About Ross, Davidson has, at the time of writing, said nothing. The Scottish Football Association – not known for being quick off the mark in such matters – has launched an inquiry, but from the Scottish party leader there has been nary a peep.
After Charlottesville, Davidson took to Twitter to give Trump a ticking off. “The President of the United States has just turned his face to the world to defend Nazis, Fascists and racists. For shame,” she wrote. Brave words. But failing to stand strong against bigotry in her own ranks sapped them of their potency.
No-one is suggesting the Scottish councillors are in the same league as the white supremacists; their tweets were more Yer Da, than they were the Tiki torch brandishing alt-right, but such language legitimises the kind of intolerance that last week saw abuse being hurled at Catholic schoolchildren as they walked through Glasgow Central Station.
We should always hope for redemption; Davies and Majury have now, finally, signed up to the Nil by Mouth sessions, and, if they are open to change, perhaps they will have the desired effect. But the perception that they had to be dragged there kicking and screaming – or that they are merely jumping through hoops – does not inspire confidence.
As for Ross: what can you say about a man whose horizons are so limited his greatest ambition is to bear down on an already disenfranchised community? We have all watched clips of Miss World; we know the answer to the killer “What would you do if you became PM?” question is supposed to be: “end world hunger”; “eradicate TB” or “solve the Middle East conflict”. But what the man who took Moray from the SNP’s Angus Robertson wanted most was more power to throw travellers off unauthorised sites.
In a second interview, with Good Morning Scotland, he compounded his offence. It wouldn’t actually be the first thing on his to do-list, he clarified, but it would still be in the mix. The Scottish Government has been working on strategies to increase opportunities for gypsies/travellers, who are recognised as an ethnic minority. But Ross claimed the extra protection they were afforded was making “the settled community” resentful. Moray is one of ten local authorities which don’t provide an official gypsy/traveller site, so it’s not surprising they set up camp on unauthorised ones.
Whether Ross understands it or not, his prejudice is abhorrent. Roma gypsies were the first target of Nazis. Between quarter and half a million were slaughtered before Hitler was defeated and they, and other traveller communities across Europe, continue to be persecuted. That’s fine company to keep.
Racism amongst Tories is not a peculiarly Scottish problem. Boris Johnson once called black people “piccaninnies” and there is speculation MP Anne Marie Morris who used the N-word may also be welcomed back into the fold. And why not?
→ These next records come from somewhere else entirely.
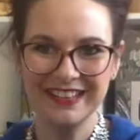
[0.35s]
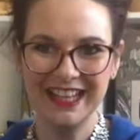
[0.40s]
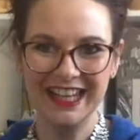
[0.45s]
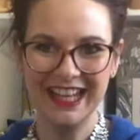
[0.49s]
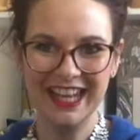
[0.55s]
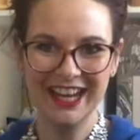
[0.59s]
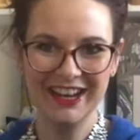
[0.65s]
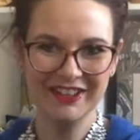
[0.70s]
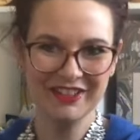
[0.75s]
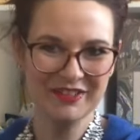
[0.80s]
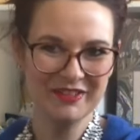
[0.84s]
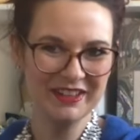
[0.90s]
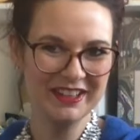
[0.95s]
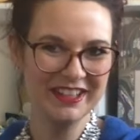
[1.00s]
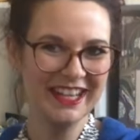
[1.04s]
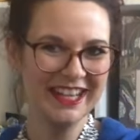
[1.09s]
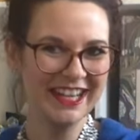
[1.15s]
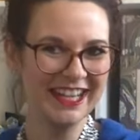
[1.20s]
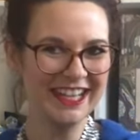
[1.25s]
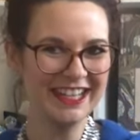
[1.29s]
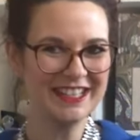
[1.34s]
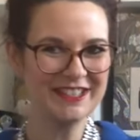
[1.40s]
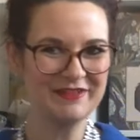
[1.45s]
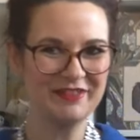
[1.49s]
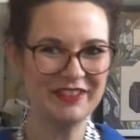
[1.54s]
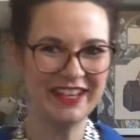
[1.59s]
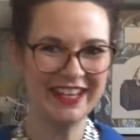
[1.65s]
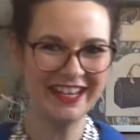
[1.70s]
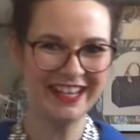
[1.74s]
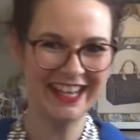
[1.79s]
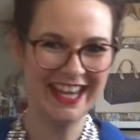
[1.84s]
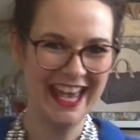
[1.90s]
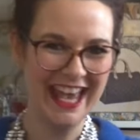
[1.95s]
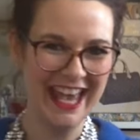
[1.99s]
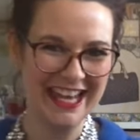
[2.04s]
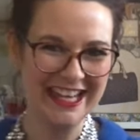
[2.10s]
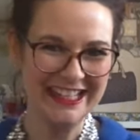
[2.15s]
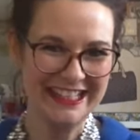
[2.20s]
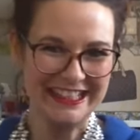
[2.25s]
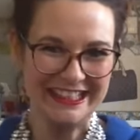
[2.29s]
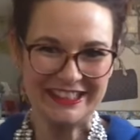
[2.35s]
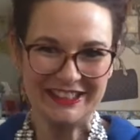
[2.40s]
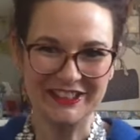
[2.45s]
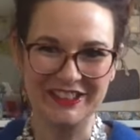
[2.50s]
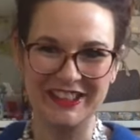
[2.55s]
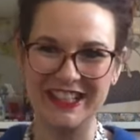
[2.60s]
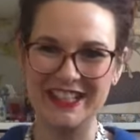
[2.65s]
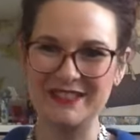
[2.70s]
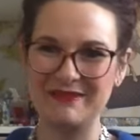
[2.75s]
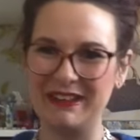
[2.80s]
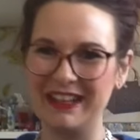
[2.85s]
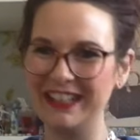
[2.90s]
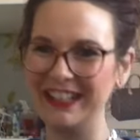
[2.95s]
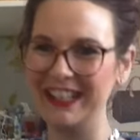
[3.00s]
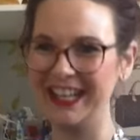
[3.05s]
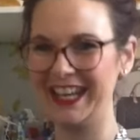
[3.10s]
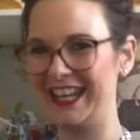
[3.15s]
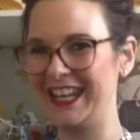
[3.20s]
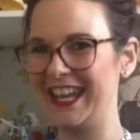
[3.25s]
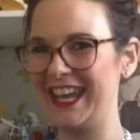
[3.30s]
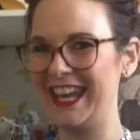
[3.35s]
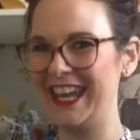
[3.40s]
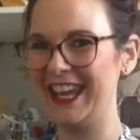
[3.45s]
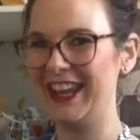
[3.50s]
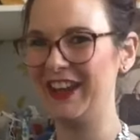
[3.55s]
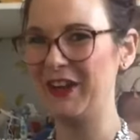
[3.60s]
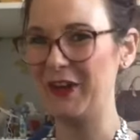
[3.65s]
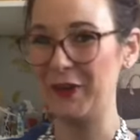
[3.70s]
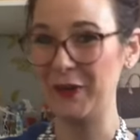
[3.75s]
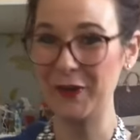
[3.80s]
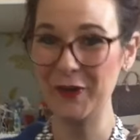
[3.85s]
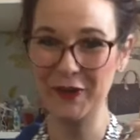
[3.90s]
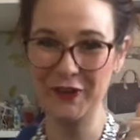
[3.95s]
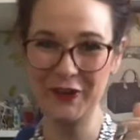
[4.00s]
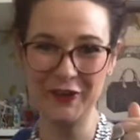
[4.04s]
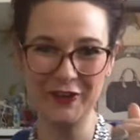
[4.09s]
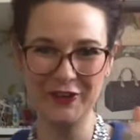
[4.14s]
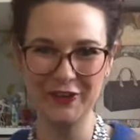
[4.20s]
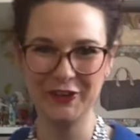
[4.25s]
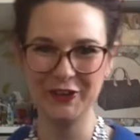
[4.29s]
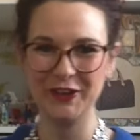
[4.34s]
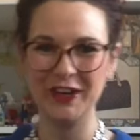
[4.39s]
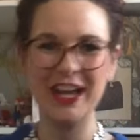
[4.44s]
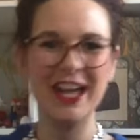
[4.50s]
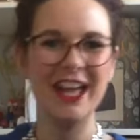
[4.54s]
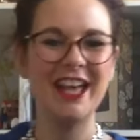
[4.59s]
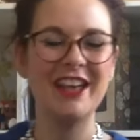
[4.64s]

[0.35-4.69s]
Hello everybody, it's me again, Crazy Bug Lady. Woo-hoo.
In a party which – nationally, at least – has exploited and fostered a distrust of immigrants for its own purposes, such bigotry is remarkable only in terms of its degree and blatancy.
Davidson, who was vocal about the SNP’s vetting procedures during the Michelle Thomson saga, now has similar questions to answer; with Amnesty International already calling for Ross’s resignation, she is likely to come under increased pressure over the next few days.
But where the controversy has the potential to inflict a more serious wound is in its undermining of Davidson’s carefully crafted image as the leader of “a more relaxed, internationalist, modern, moderate Conservatism”. Her recent challenge to May to rethink her approach on immigration proves she can talk the talk; but scratch below the surface of the party in Scotland and it’s the same old, same old.